Continuar jovem “por dentro” é uma faca de dois gumes. Sentir atração por jovens de verdade, impulsos de mudar de profissão, vontade de aprender balé clássico, mudar móveis de lugar sem pedir ajuda, encher a cara e trabalhar no dia seguinte são, entre muitos outros, desejos que tendem a frustrar-nos.
E quando minha amiga disse para seu psicanalista que morria de medo de ficar velhinha e ninguém mais querer trepar com ela, ele respondeu sereno com sua voz de psicanalista:
- Pode ficar tranquila que a perversão sempre vai existir.
QUANDO FIQUEI NOVA DE NOVO
Recentemente, quando fiquei nova de novo, examinei a bagagem. Separar o que vale guardar do que devo reaprender.

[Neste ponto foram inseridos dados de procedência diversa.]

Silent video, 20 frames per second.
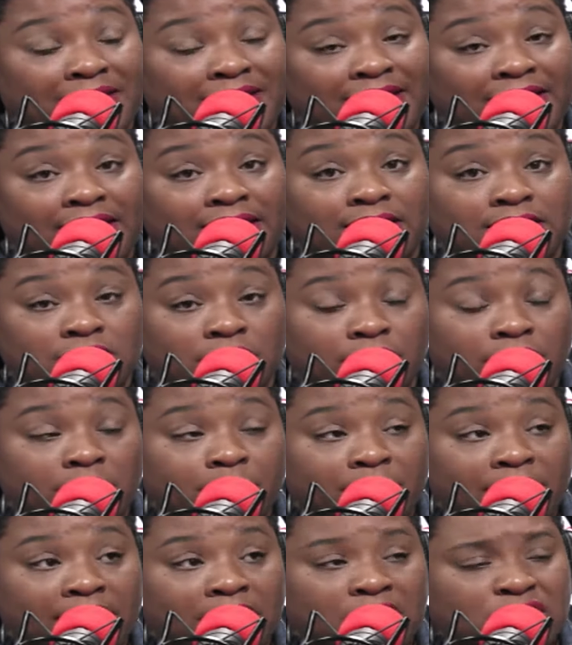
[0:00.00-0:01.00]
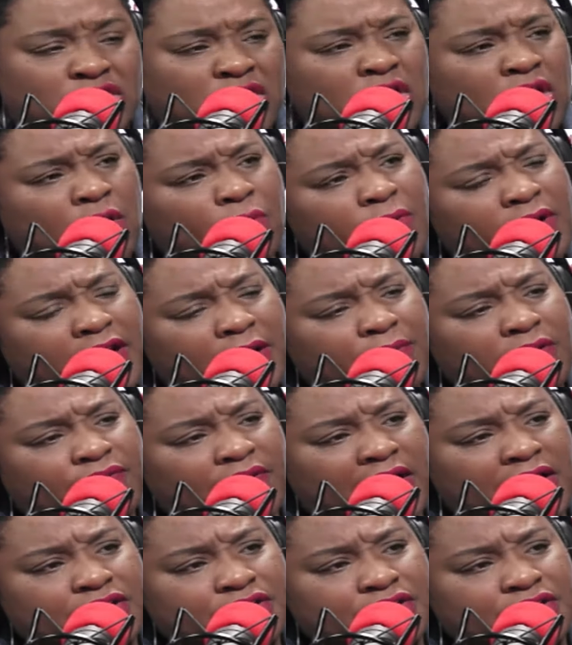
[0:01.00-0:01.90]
Candace on her page. Where can we find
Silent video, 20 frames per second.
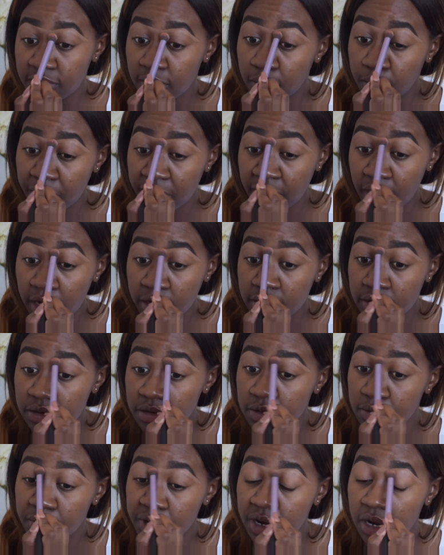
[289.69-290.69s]
so we're
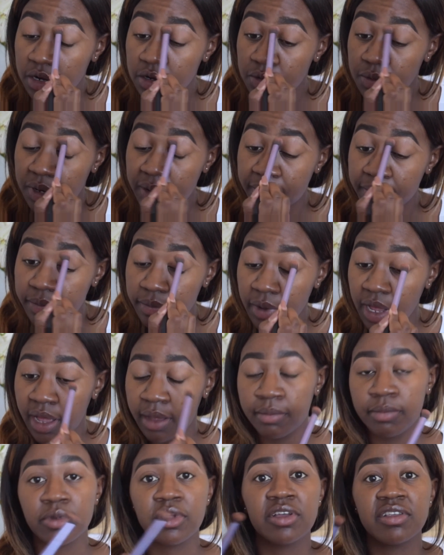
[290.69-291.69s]
not doing
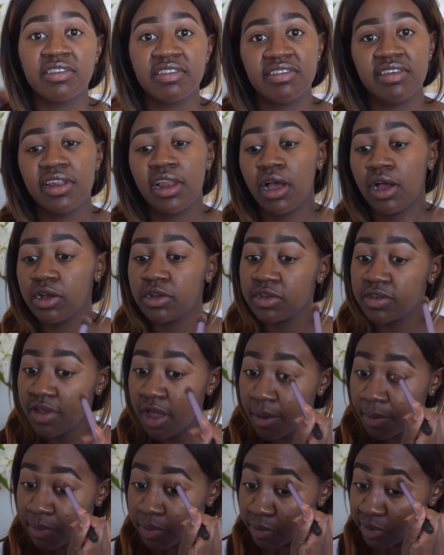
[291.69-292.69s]
concealer on
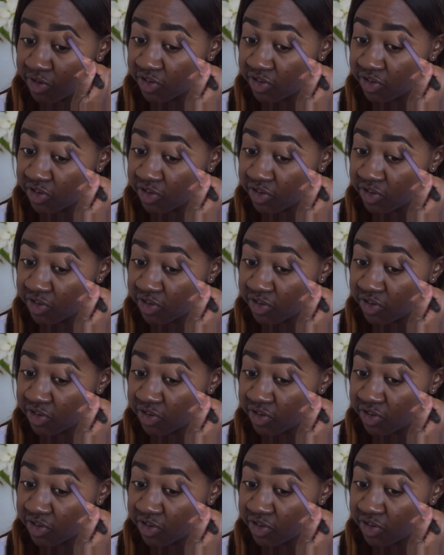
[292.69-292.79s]
top.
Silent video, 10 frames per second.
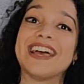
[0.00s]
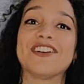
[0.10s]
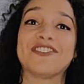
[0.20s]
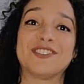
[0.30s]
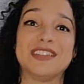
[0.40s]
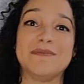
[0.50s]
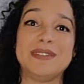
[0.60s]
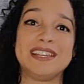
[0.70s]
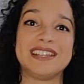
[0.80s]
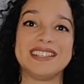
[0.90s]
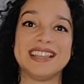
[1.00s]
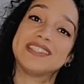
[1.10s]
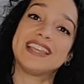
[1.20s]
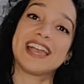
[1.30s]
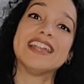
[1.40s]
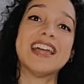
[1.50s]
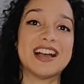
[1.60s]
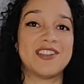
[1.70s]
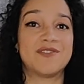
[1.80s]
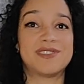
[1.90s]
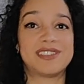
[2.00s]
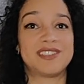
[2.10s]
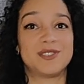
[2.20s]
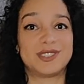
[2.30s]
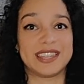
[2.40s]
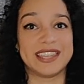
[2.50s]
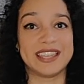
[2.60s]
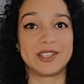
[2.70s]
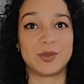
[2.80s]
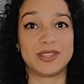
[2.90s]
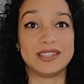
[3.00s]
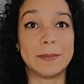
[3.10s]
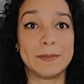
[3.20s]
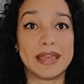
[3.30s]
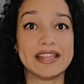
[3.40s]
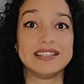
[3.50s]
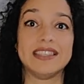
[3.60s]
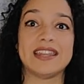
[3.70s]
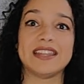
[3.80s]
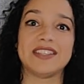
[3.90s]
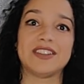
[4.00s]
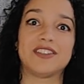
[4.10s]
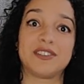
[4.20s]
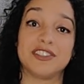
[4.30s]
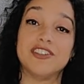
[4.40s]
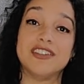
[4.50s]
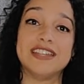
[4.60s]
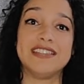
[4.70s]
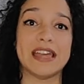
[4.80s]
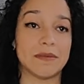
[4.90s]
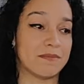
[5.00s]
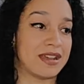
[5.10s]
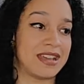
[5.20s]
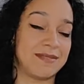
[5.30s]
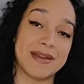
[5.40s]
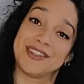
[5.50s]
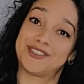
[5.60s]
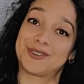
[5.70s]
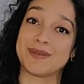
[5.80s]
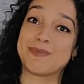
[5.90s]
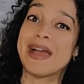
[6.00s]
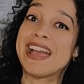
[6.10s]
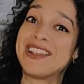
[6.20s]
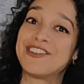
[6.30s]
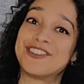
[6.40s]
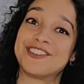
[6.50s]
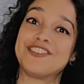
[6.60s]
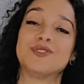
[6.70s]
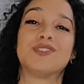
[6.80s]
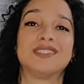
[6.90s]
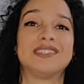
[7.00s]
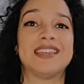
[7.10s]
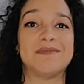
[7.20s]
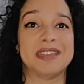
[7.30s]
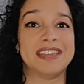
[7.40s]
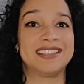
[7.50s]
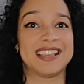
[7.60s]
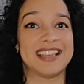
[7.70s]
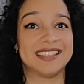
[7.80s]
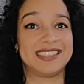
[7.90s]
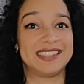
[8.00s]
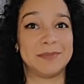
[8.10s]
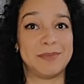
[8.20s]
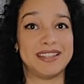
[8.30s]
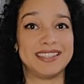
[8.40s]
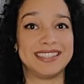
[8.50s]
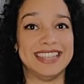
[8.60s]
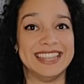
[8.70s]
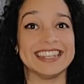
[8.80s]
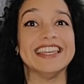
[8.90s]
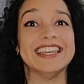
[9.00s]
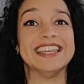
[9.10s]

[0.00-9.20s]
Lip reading: actually, because once again I already used inks with dip pens, and I started learning that my manuscript pen couldn't use the same inks as the dip pens did.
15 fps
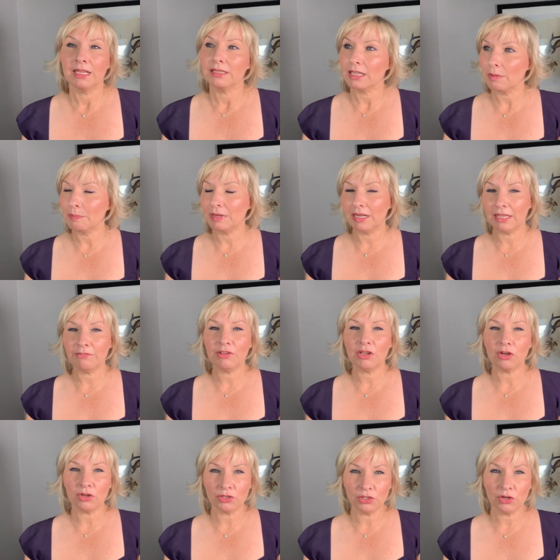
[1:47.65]
Now, believe it
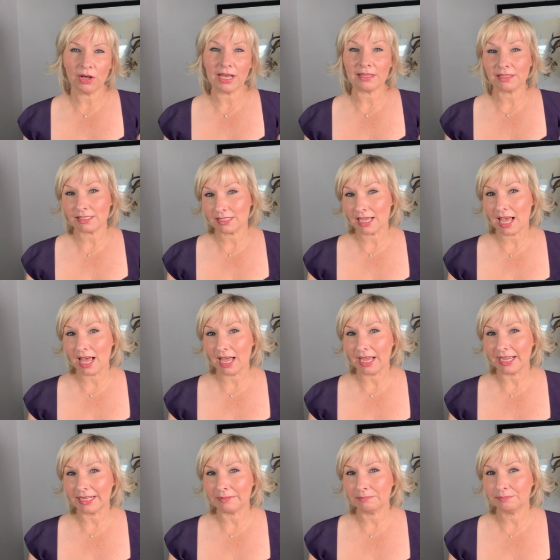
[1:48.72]
or not, at the
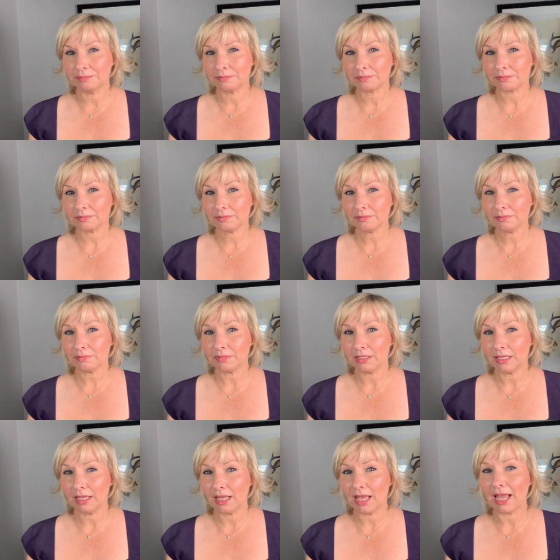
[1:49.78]
time,
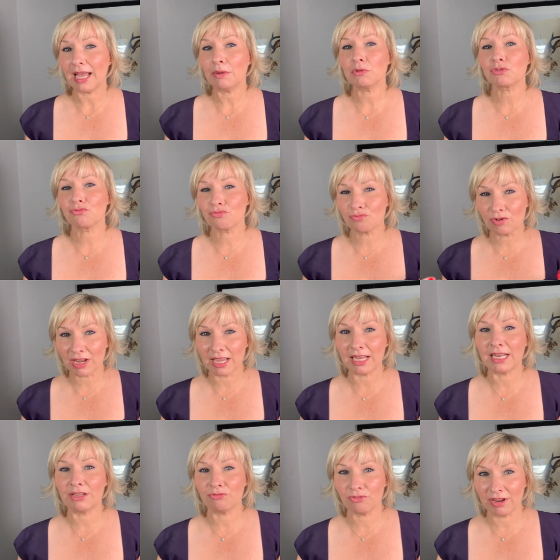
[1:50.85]
I was
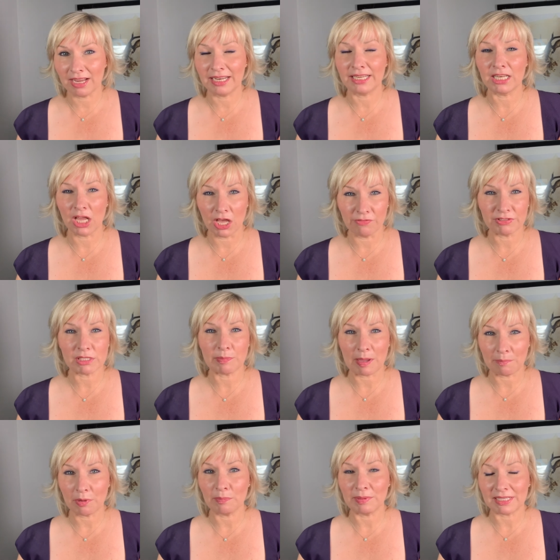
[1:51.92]
really, really nervous
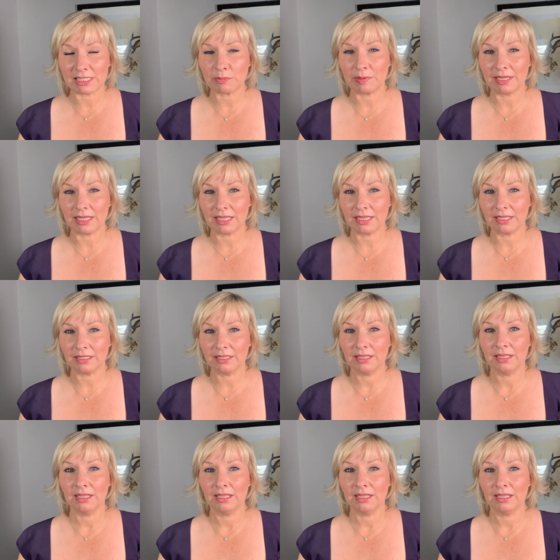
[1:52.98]
about public speaking.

Sabendo que nunca saberei quantas vezes errei ao selecionar: largando o que deveria agarrar, levando o que já se estragara.
UMA ROTINA QUE NÃO DEIXA RASTROS
Acordo mansamente para uma rotina que não deixa rastros. O coração sossegado, a semana recomeça ritualisticamente. Os sobressaltos ficaram para trás, e com ele os fantasmas, sem nenhuma agonia, levanto da cama funcionária, farei contas em dinheiro e anotarei meus gastos, coração vazio como um copo de cabeça para baixo.